Fulvia rifletté. – Sembra polvere mista a terra, come se… 
– Come se qualcuno avesse scavato.
Stonkkk
– Ma porca…!
Marco le si avvicinò. – Che succede? 
– Ho sbattuto contro qualcosa. 
– Sarà una pietra.
– Boh. Chissà. Fammi sentire – gli rispose lei piegando le ginocchia fino a quando la mano non toccò quello su cui aveva sbattuto. – Non è una pietra. 
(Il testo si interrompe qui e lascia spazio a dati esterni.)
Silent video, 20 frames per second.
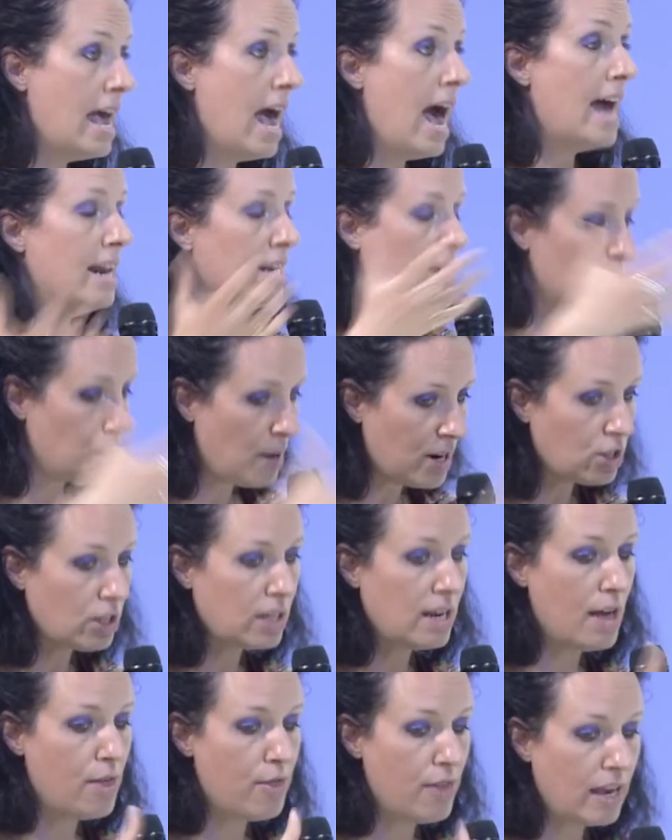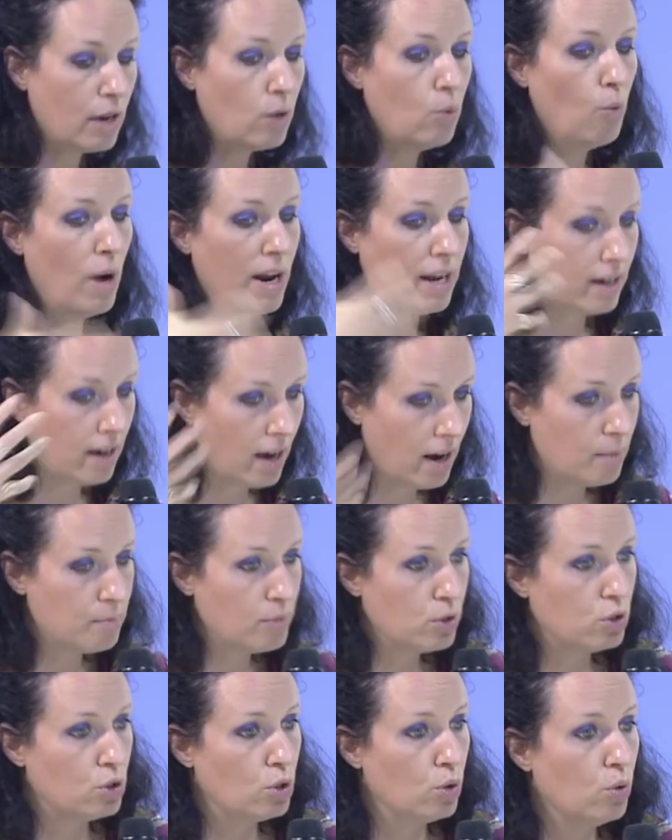And especially, I think, when it
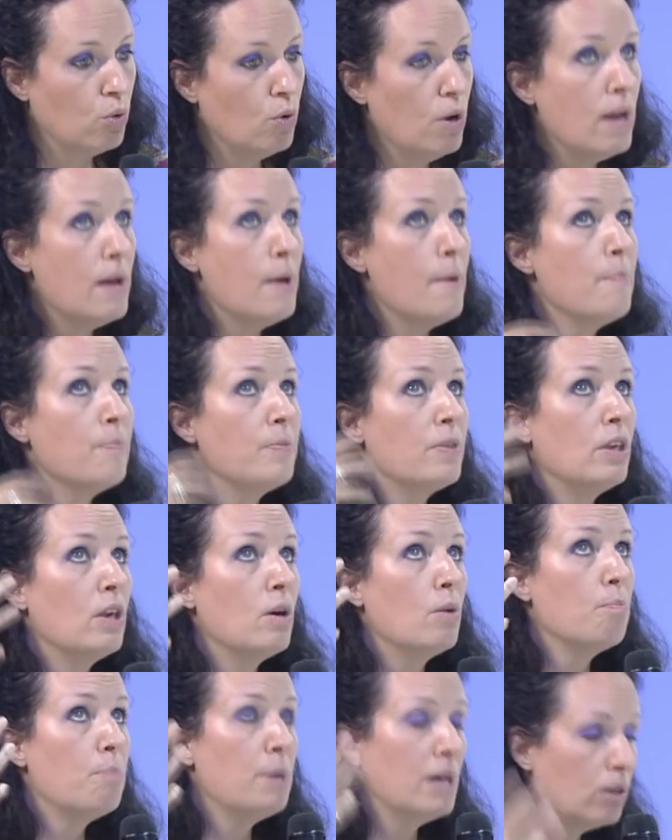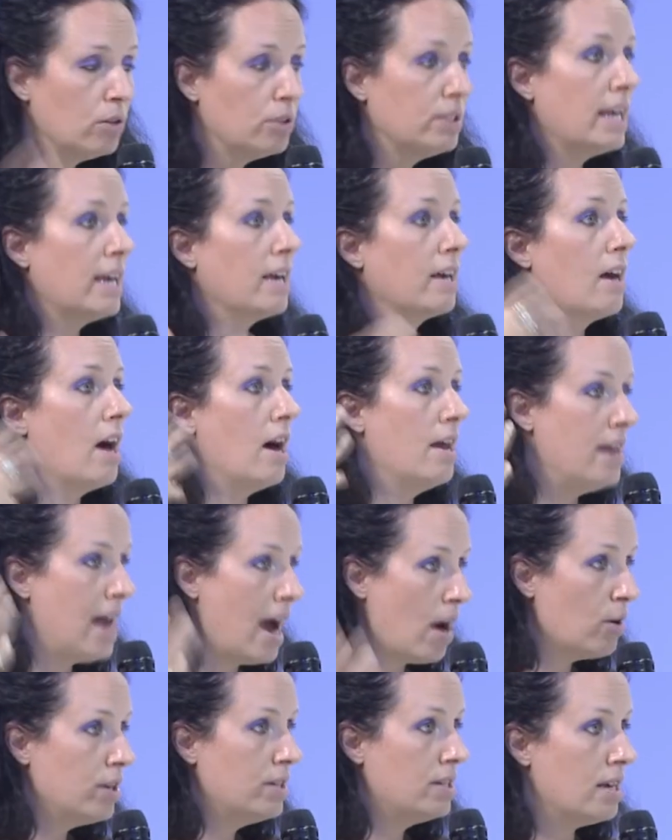comes to building a
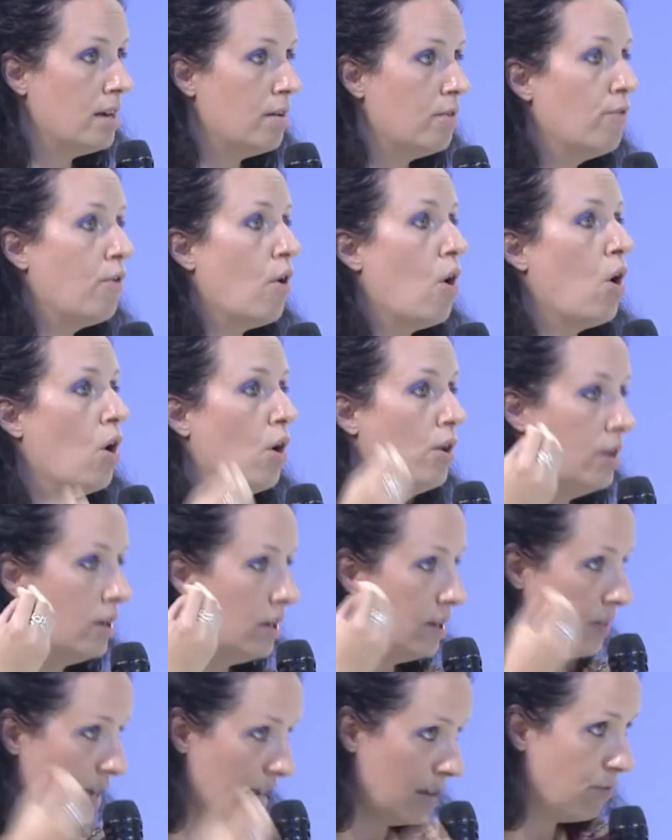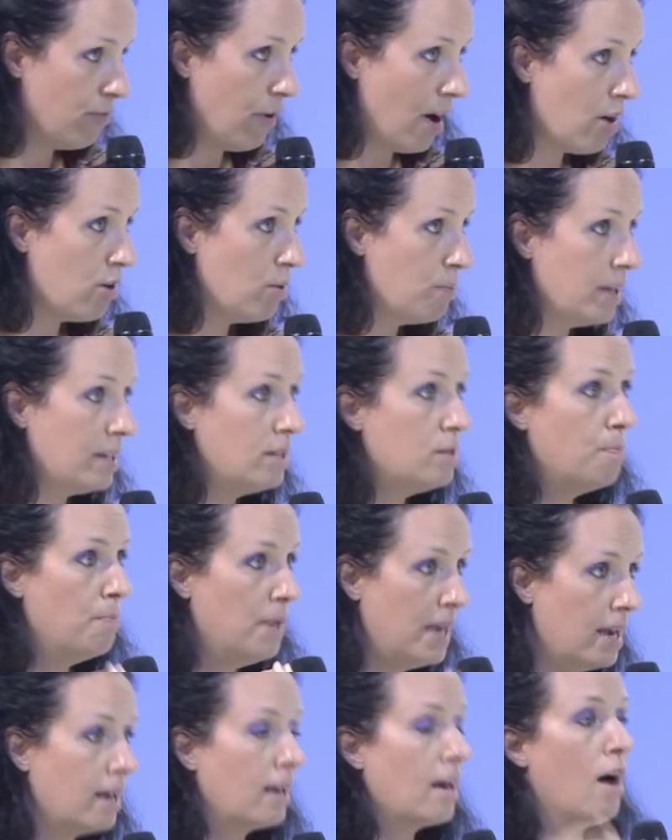narrative on the environment
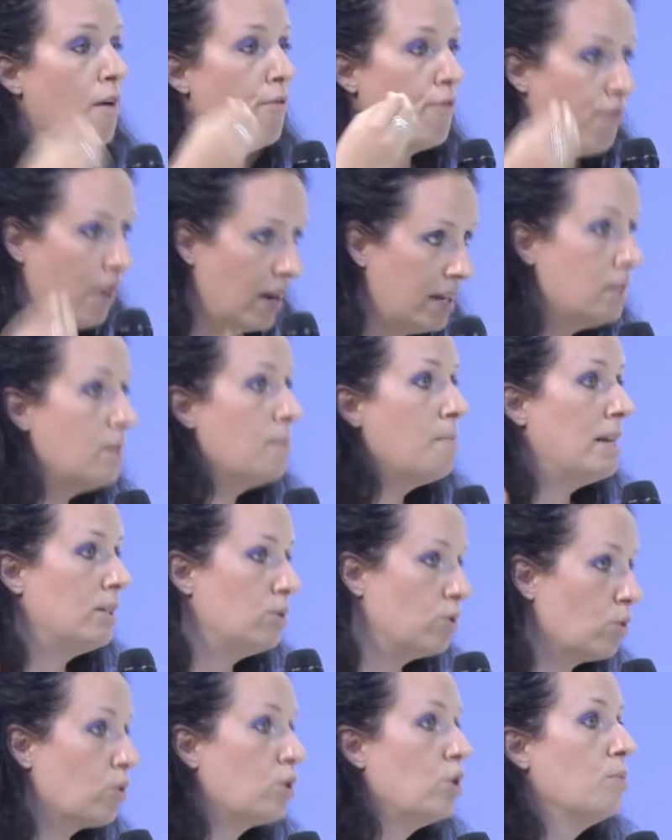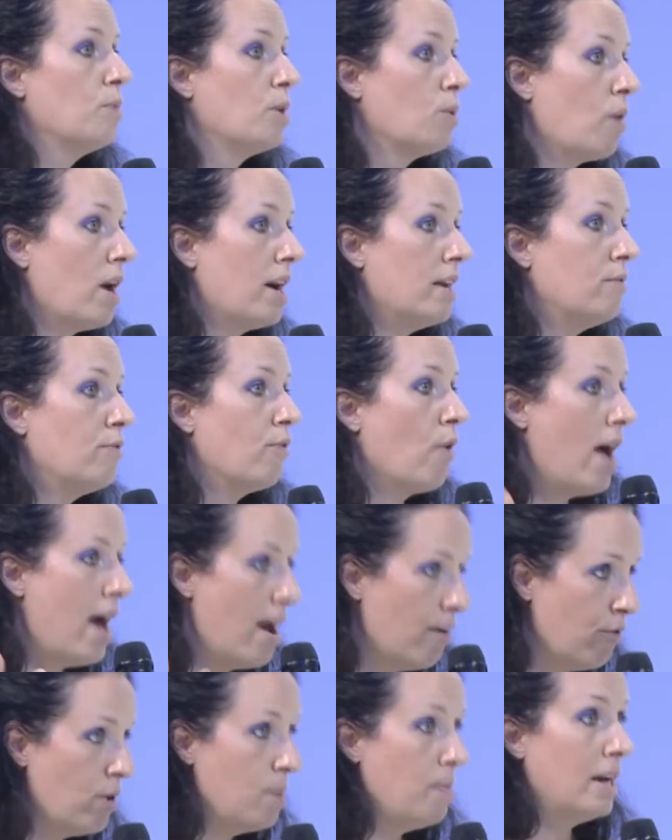being a fundamental human right for
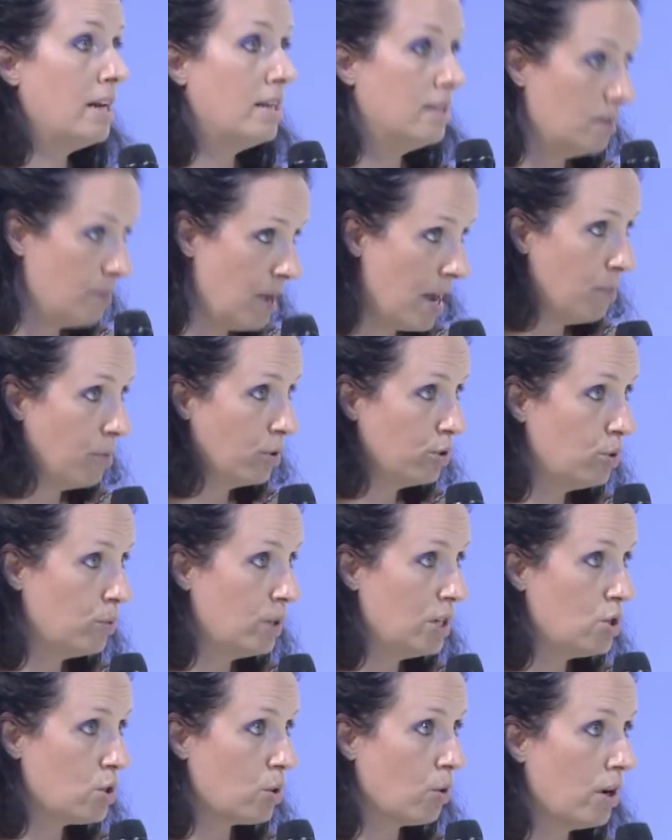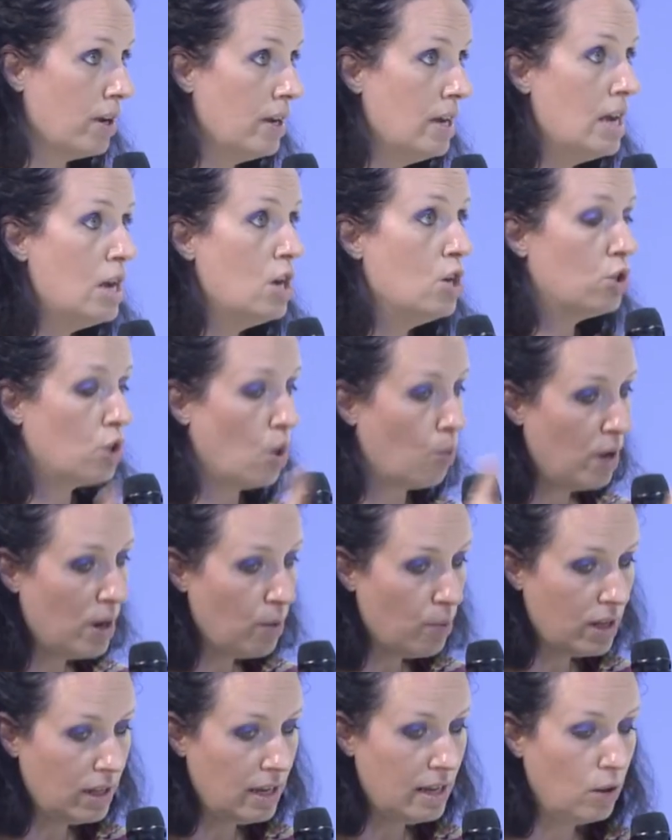everybody to be able to enjoy. So we
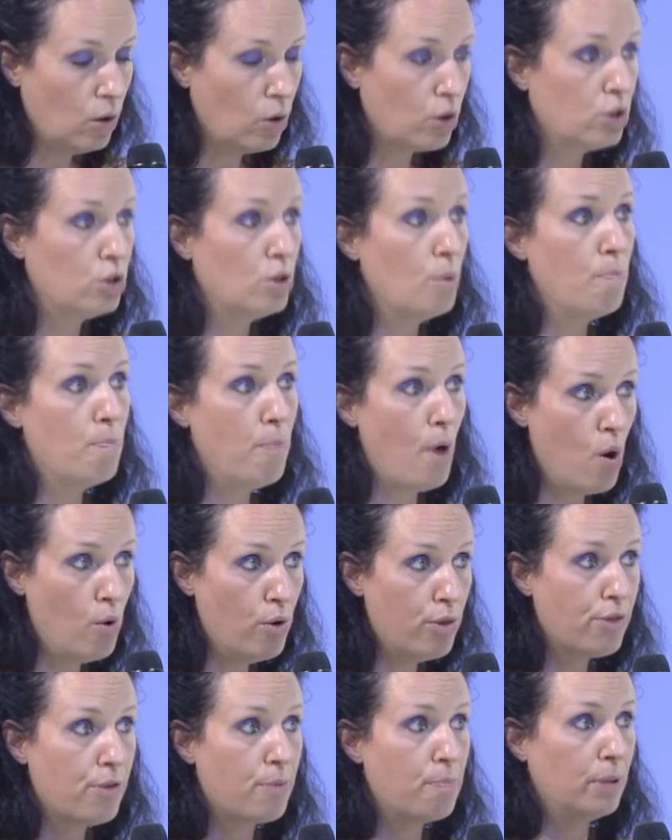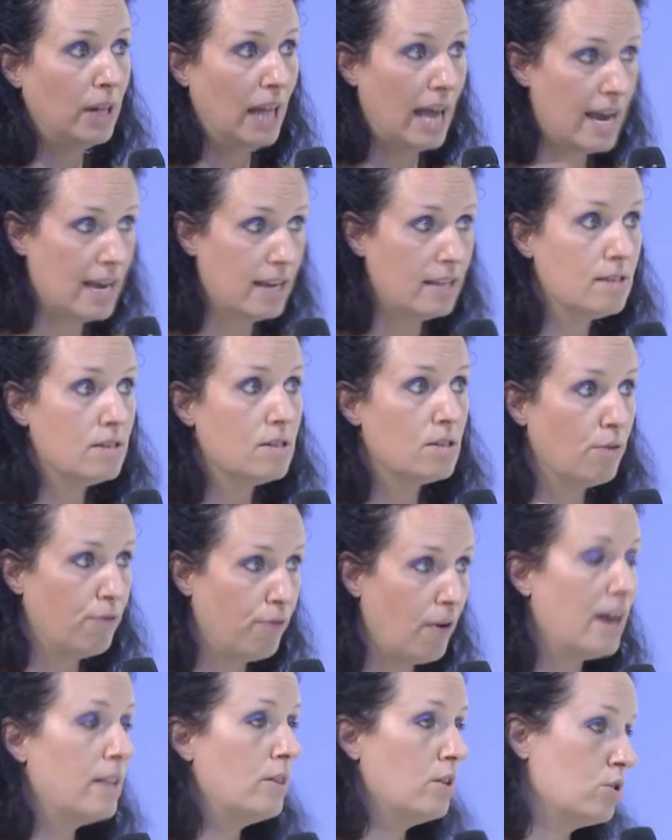really look to both planes to
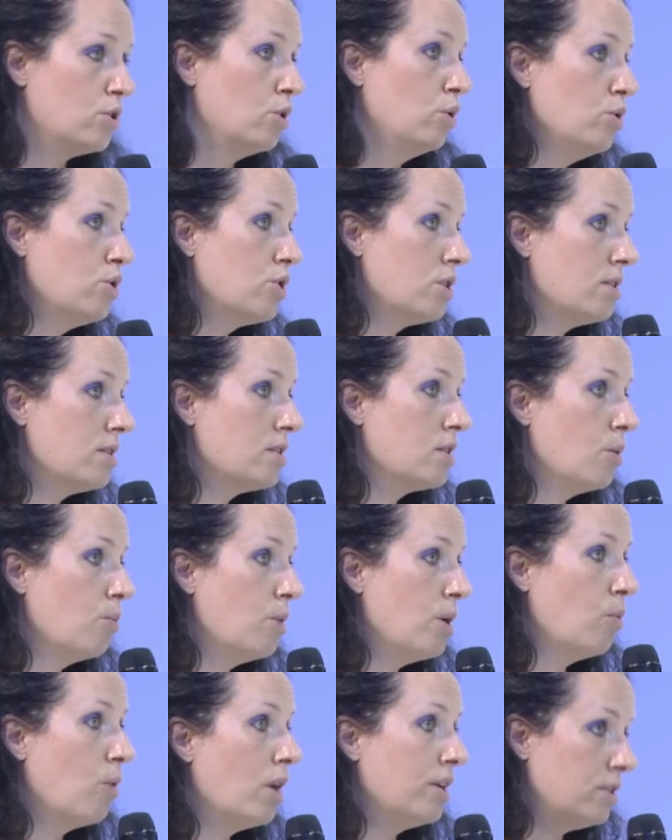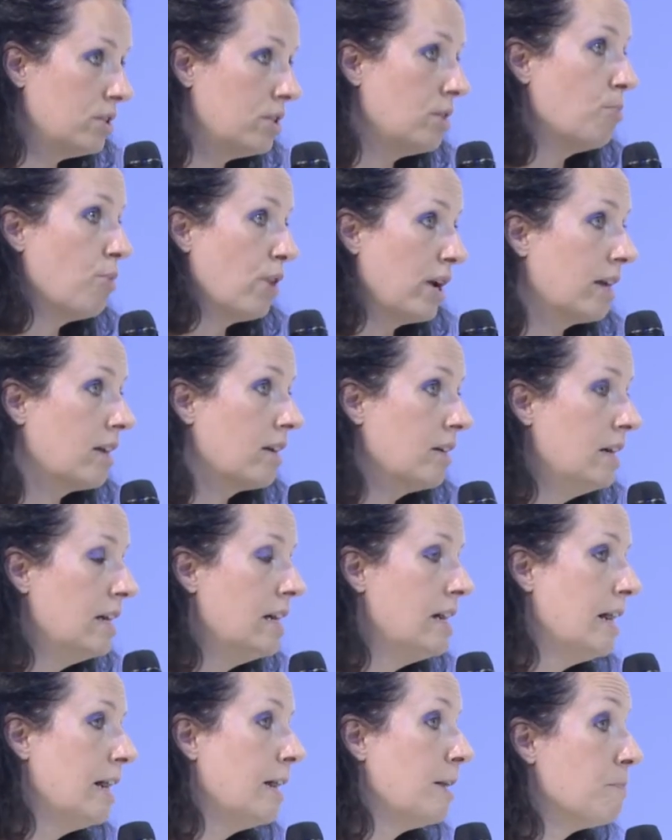find the solutions that we want to bring
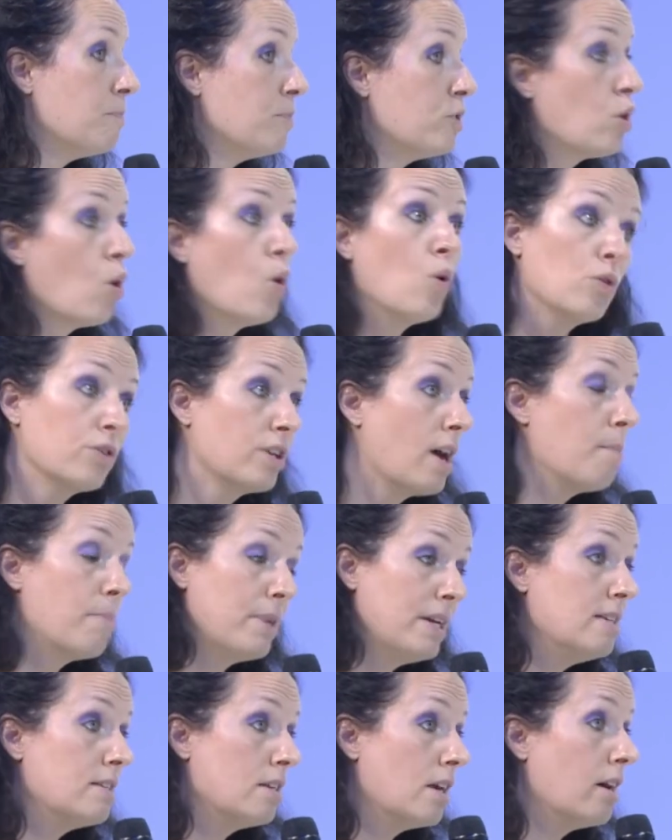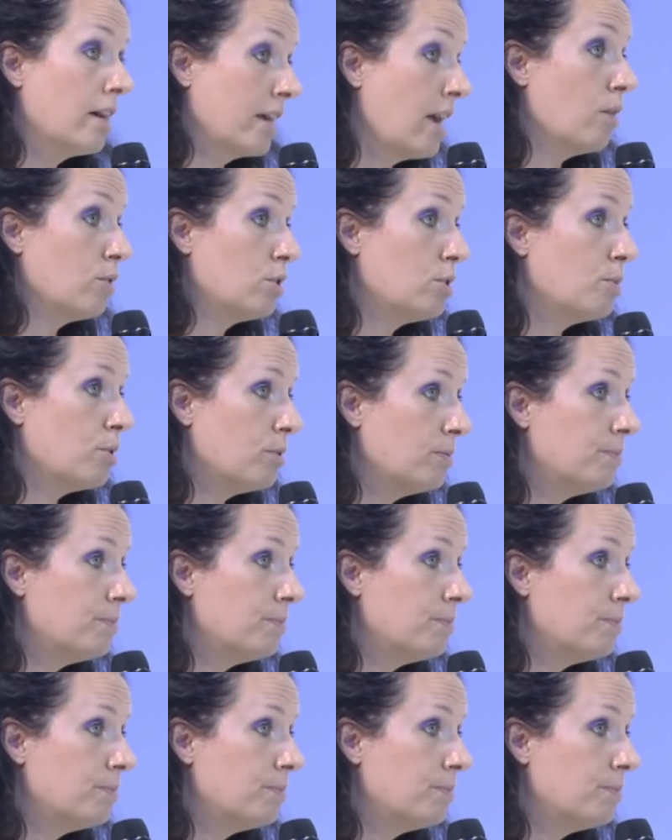to hold companies accountable.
Marco indirizzò verso il basso il fascio di luce. – Mio Dio, non ci posso credere!
– Credici – sospirò lei, meditabonda. – È una brandina. E chissà se c’era anche il materasso. Marco rimase immobile, con la torcia puntata, a studiare perplesso il lettino. – Qualcuno, oltre ad aver avuto bisogno della luce, qui dentro ci ha anche dormito. Cosa cavolo ci può fare una persona in un posto del genere?
– Lo presidia. Oppure ci si nasconde. O magari ne è prigioniero – ribatté lei. – Guarda: ci sono anche delle vecchie coperte, e una catena! 
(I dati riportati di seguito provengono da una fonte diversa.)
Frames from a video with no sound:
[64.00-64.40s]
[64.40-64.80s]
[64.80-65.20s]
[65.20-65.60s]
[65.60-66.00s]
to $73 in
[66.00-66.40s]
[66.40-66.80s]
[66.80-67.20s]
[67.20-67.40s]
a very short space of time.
Marco sollevò gli occhi. – In che diavolo di situazione ci siamo cacciati? 
– Fermati.
– Che c’è?
– Una borsa – disse Fulvia visibilmente preoccupata. Si piegò e la raccolse. Era una ventiquattrore dall’aspetto consunto. Non rigida, ma morbida come andava di moda negli anni Settanta.
Lui allargò le braccia, sorpreso e sfinito. – E ora che facciamo?
– Continuiamo a cercare. Questa la controlliamo dopo. 
Lei si spostò di un paio di metri, abbozzando passi titubanti come dentro il tunnel. Poi nell’oscurità si rese conto che c’era un’apertura, che assomigliava a una porta di medie dimensioni. Avanzò in quella direzione. – C’è un altro passaggio.
Marco, che la seguiva perlustrando ogni metro col fascio di luce, si bloccò.
– Dove? 
– Qui. Entriamo

Fecero qualche passo con le pistole spianate, poi lei esclamò: – Qualcosa mi dice che i nostri problemi non sono finiti qui.
Si trovarono in una stanza lunga e stretta. Ai lati si vedevano ancora i resti delle panche realizzate con pietre di tufo dove si pregava. Il soffitto, per ricordare la grotta dove era nato il dio Mitra, era a volta. L’odore di terra era più forte che nell’altra stanza. 
– Guarda! – le disse lui.
– Che c’è? 
Marco avanzò sulla destra e puntò la torcia. – Cavolo, è quello che mi sembra di vedere? 
– Può darsi. Non ne sono sicura. Fammi avvicinare – gli rispose lei, guardando fissa avanti.
– Stai attenta.
– Sto attenta.
Poi un sibilo, quindi uno sbattere di ali e un fruscio sommesso.
Fulvia sobbalzò. – Cosa era?
– Credo un pipistrello – rispose lui.
– Che fine ha fatto?
– E che ne so? Io ho solo visto passare un’ombra. 
Fulvia fece un altro mezzo passo, poi, quando gli fu a meno di un metro, si fermò. – Sembra essere quello che pensavo.
– Sembra anche a me – sospirò lui, dimesso. – In che guaio ci siamo andati a cacciare?